26 He said, “This is how it is with the kingdom of God; it is as if a man were to scatter seed on the land 27 and would sleep and rise night and day and the seed would sprout and grow, he knows not how. 28 Of its own accord the land yields fruit, first the blade, then the ear, then the full grain in the ear. 29 And when the grain is ripe, he wields the sickle at once, for the harvest has come.” 30 He said, “To what shall we compare the kingdom of God, or what parable can we use for it? 31 It is like a mustard seed that, when it is sown in the ground, is the smallest of all the seeds on the earth. 32 But once it is sown, it springs up and becomes the largest of plants and puts forth large branches, so that the birds of the sky can dwell in its shade.” 33 With many such parables he spoke the word to them as they were able to understand it. 34 Without parables he did not speak to them, but to his own disciples he explained everything in private.  (Mark 4:26-34)

In the preceding chapter of Mark’s gospel, Jesus’ public ministry is well underway.

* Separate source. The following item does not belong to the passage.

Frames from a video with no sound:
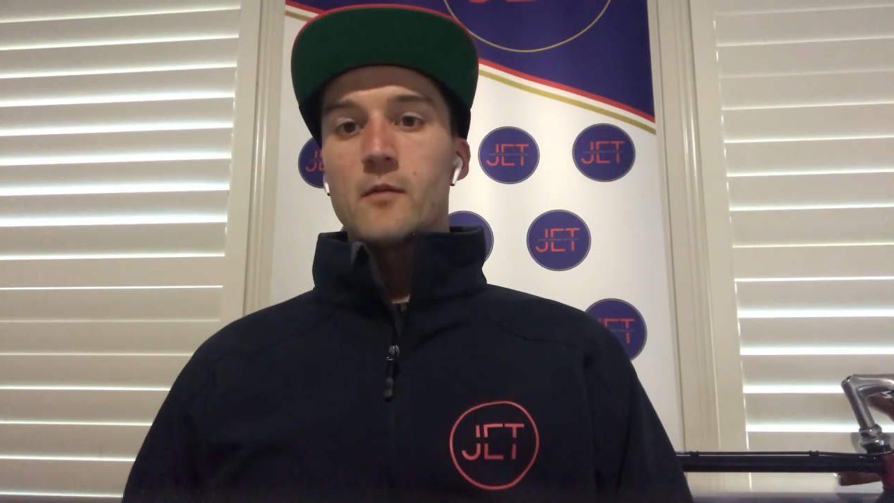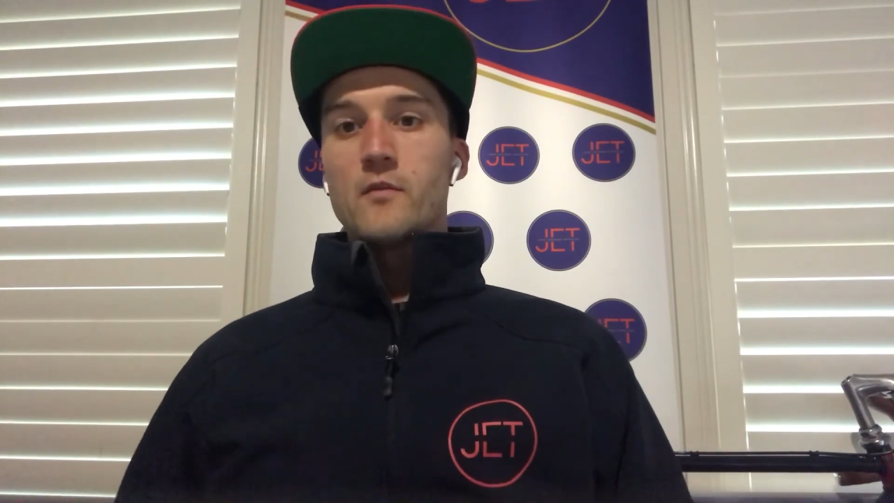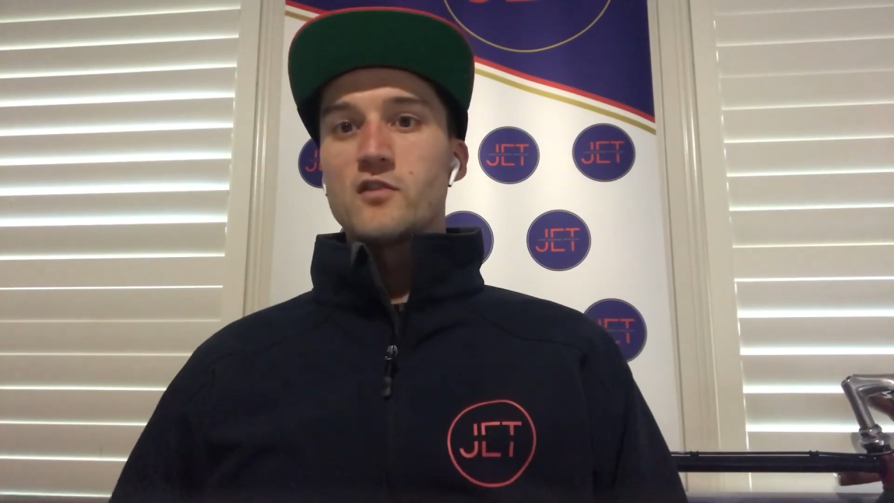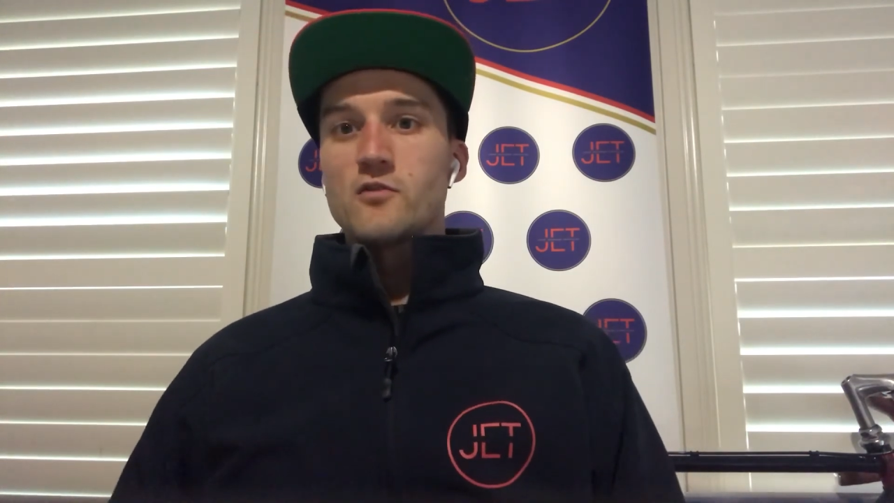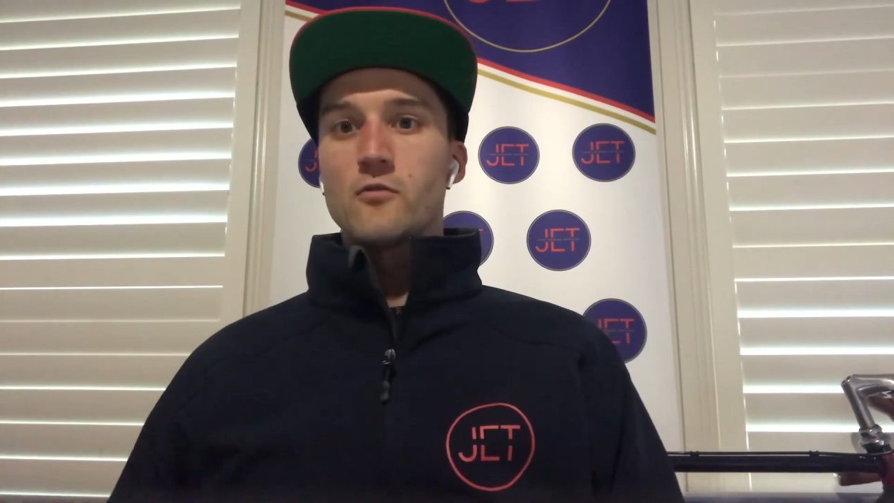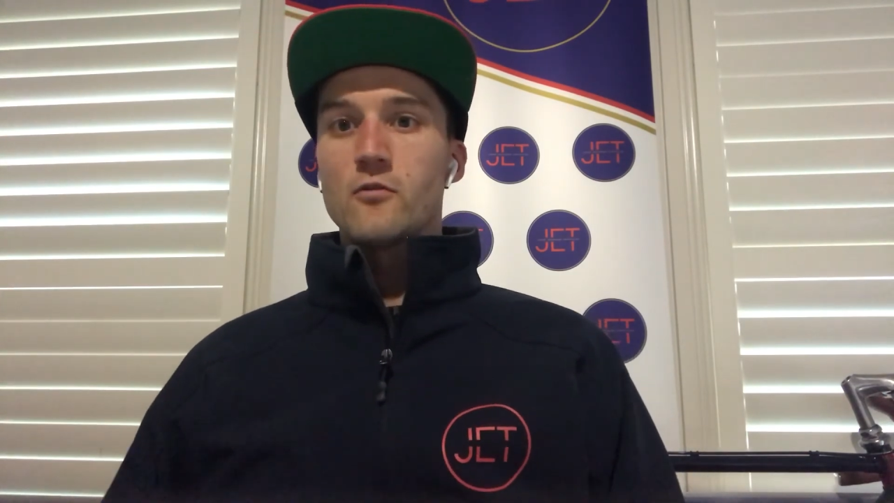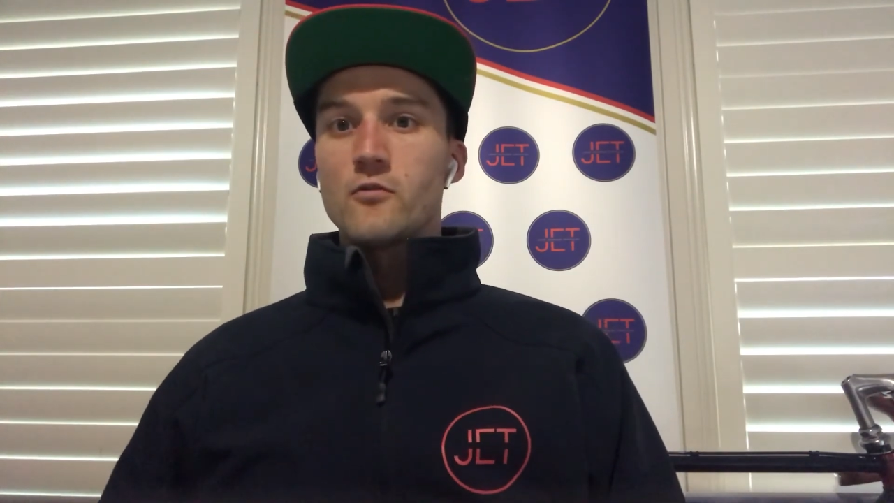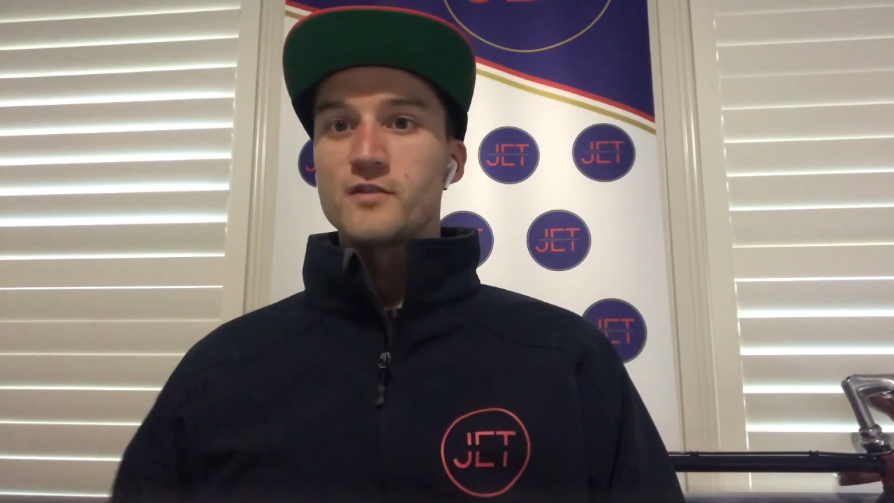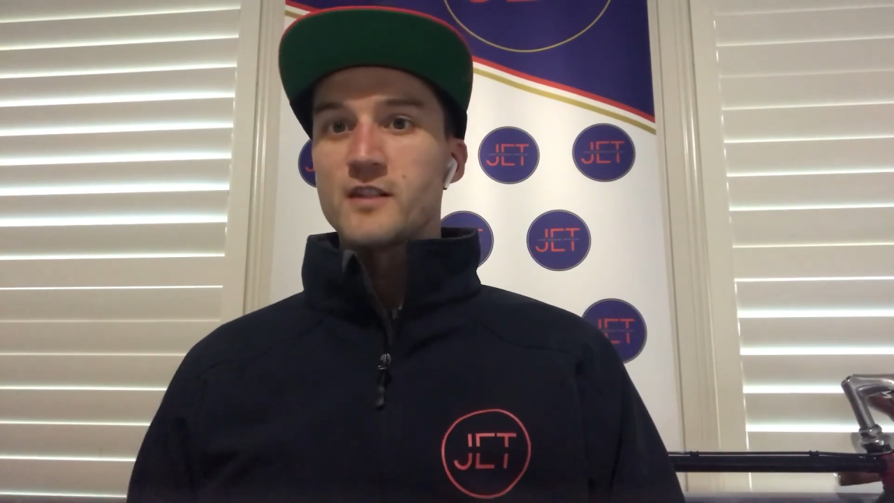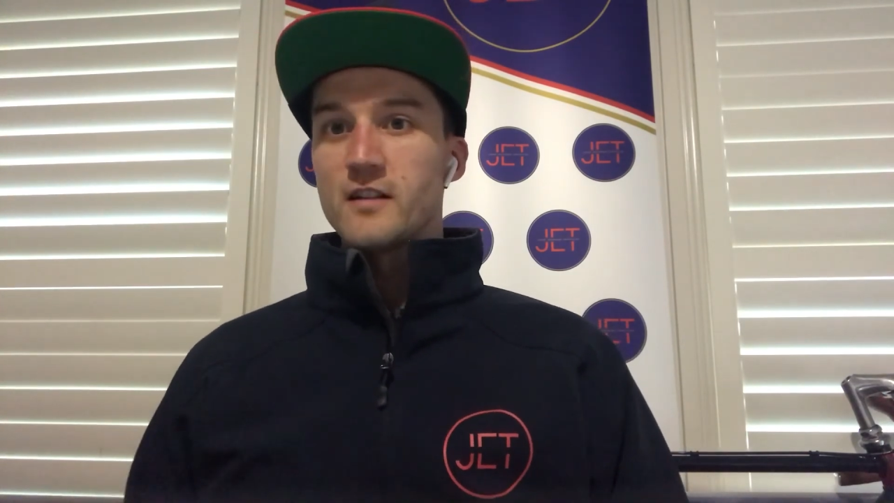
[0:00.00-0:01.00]
the short
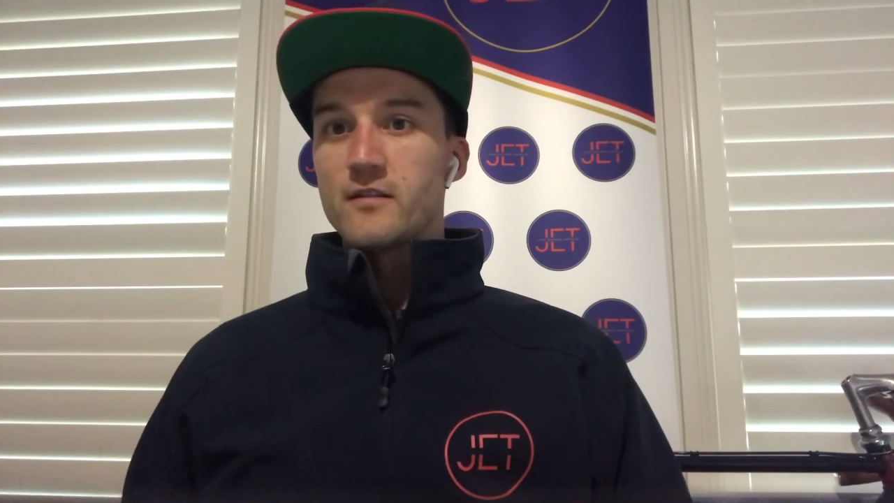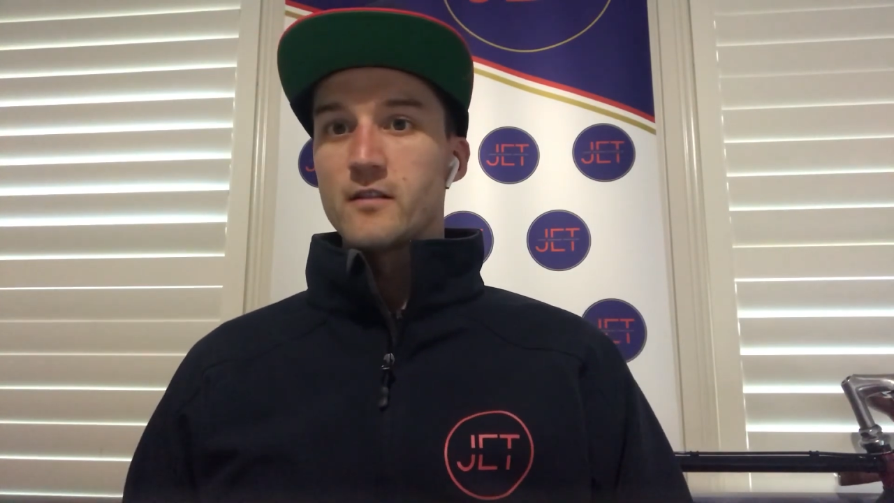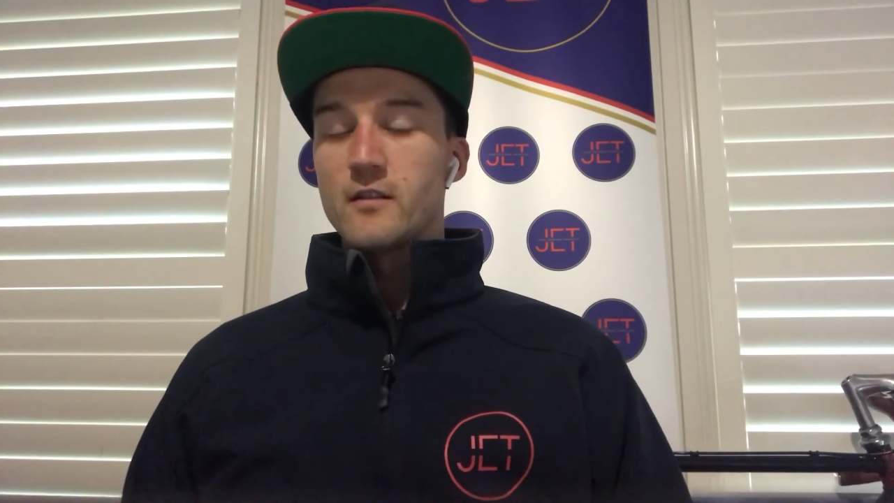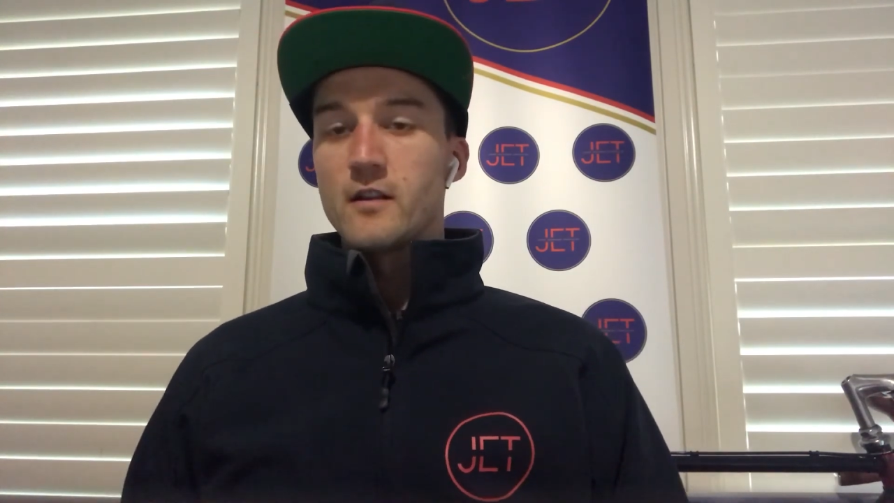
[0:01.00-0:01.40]
course season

He is healing, teaching, casting out demons and has come under the scrutiny of officials from Jerusalem. The stories about Jesus are spreading and “A large number of people followed from Galilee and from Judea. Hearing what he was doing, a large number of people came to him also from Jerusalem, from Idumea, from beyond the Jordan, and from the neighborhood of Tyre and Sidon.” (Mark 3:7-8) The stories have also raised concern among his family: “When his relatives heard of this they set out to seize him, for they said, ‘He is out of his mind.’” (3:21).  If that weren’t enough the scribes from Jerusalem said: “He is possessed by Beelzebul and by the prince of demons he drives out demons.” (3:22)

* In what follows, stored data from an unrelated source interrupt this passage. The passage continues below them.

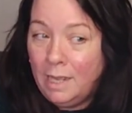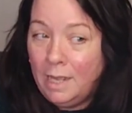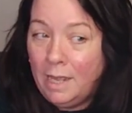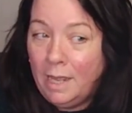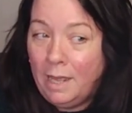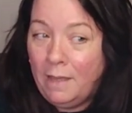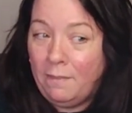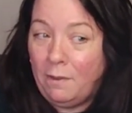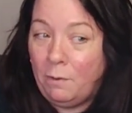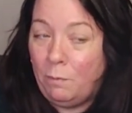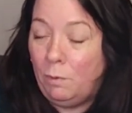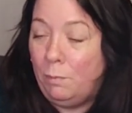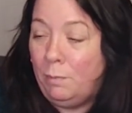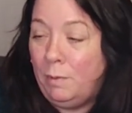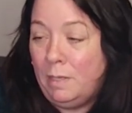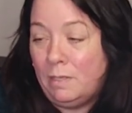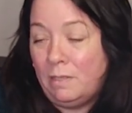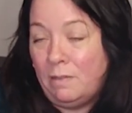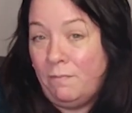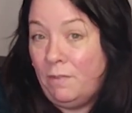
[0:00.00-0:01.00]
And there will be
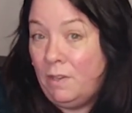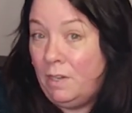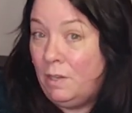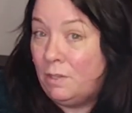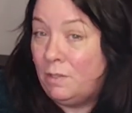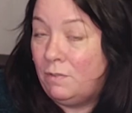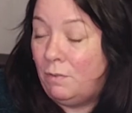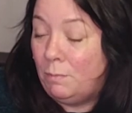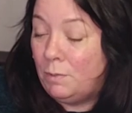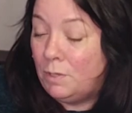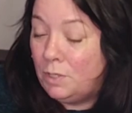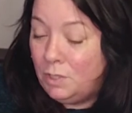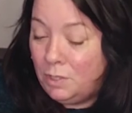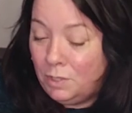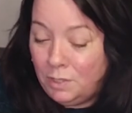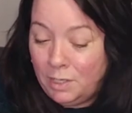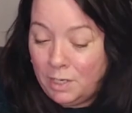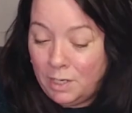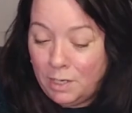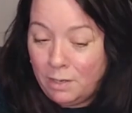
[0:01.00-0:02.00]
some videos from the
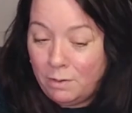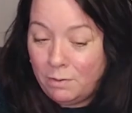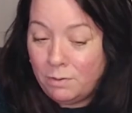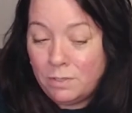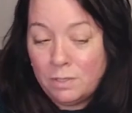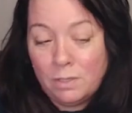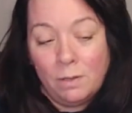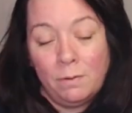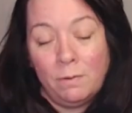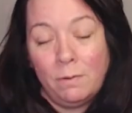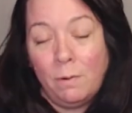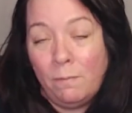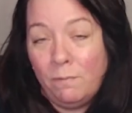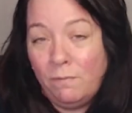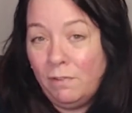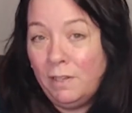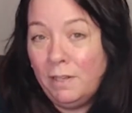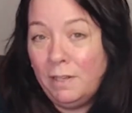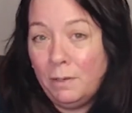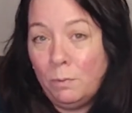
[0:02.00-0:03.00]
studio, so
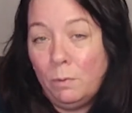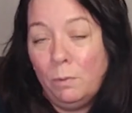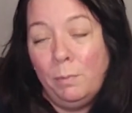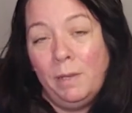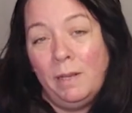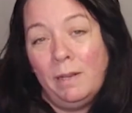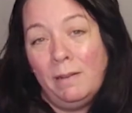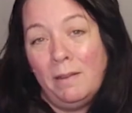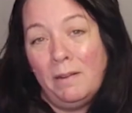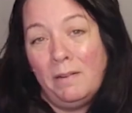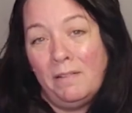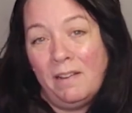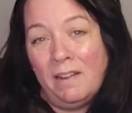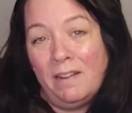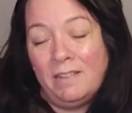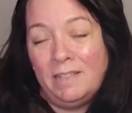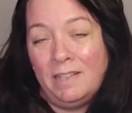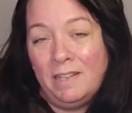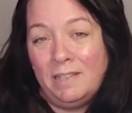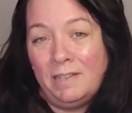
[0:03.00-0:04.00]
hopefully there will be a lot of
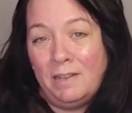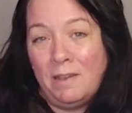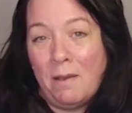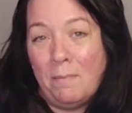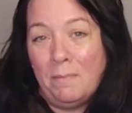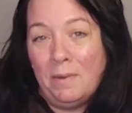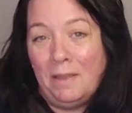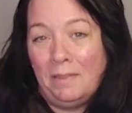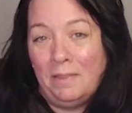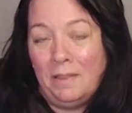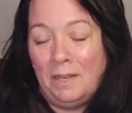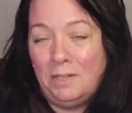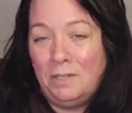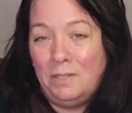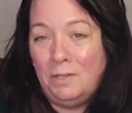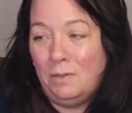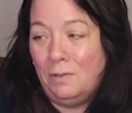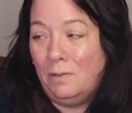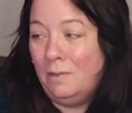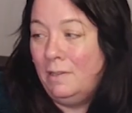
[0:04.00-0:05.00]
content coming that
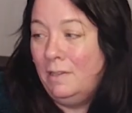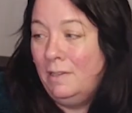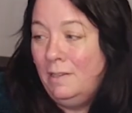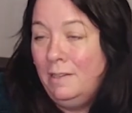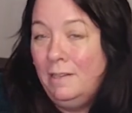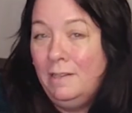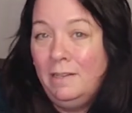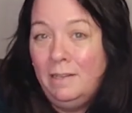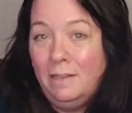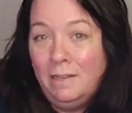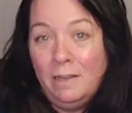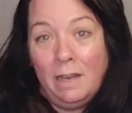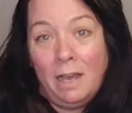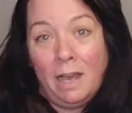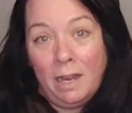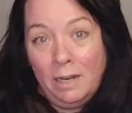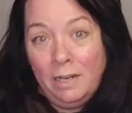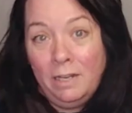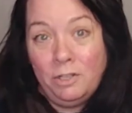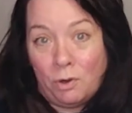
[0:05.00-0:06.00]
you'll
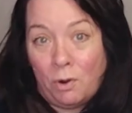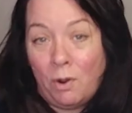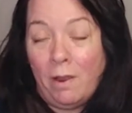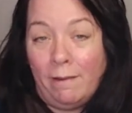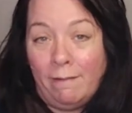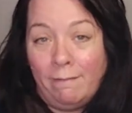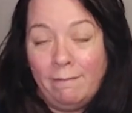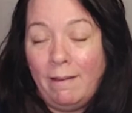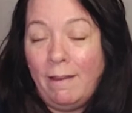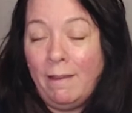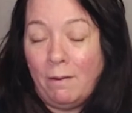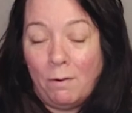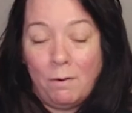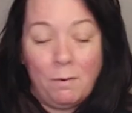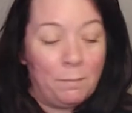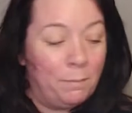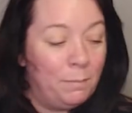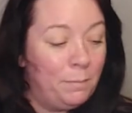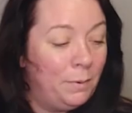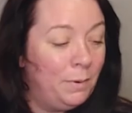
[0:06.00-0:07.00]
enjoy, I
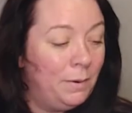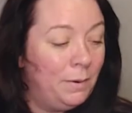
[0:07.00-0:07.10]
hope.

Jesus’ opening proclamation in the Gospel of Mark (1:15) is a pretty clear mission statement: “This is the time of fulfillment. The kingdom of God is at hand. Repent, and believe in the gospel.”  With all the deeds/works of power/miracles or whatever one might call them, how is there such a diverse response to Jesus and his ministry? Why are people responding so differently to the announcement of the coming of the Kingdom of God? The demons “get it” and they very well understand the implication of the Kingdom for them; the demons confess who Jesus is. And yet so many people resist, do not understand, or have reached decisions that deny Jesus and his ministry all together.

Mark’s chapter 4 is the beginning of answers to those questions. But Jesus will not make it easy. This chapter is the largest collection of parables in Mark that are focused on Jesus’ teachings about the Kingdom. Later on, Chapter 13 adds parables but those are focused on things eschatological – and there the apostles beg Jesus to “tell us plainly.” But such is not the nature of parables.

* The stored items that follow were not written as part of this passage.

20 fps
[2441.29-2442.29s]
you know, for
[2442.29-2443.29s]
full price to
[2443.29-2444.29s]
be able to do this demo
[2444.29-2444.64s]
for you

Chapter 4 of Mark contains some very memorable parables:

  • Parable of the Sower (vv.1-9)
  • Purpose of the Parables (vv.10-20)
  • Parable of the Lamp (vv.21-25)
  • Parable of the Seed that Grows Itself (vv.26-29)
  • Parable of the Mustard Seed (vv.30-34)

Three of the parables are agricultural in nature: the sower, the growth of the seed and the mustard seed. Each of the three reflects upon sowing, growth and harvest-elements which address the character of the Kingdom of God signaled by Jesus’ presence among them. The parables also point to the inevitable and ultimate triumph of the Kingdom of God.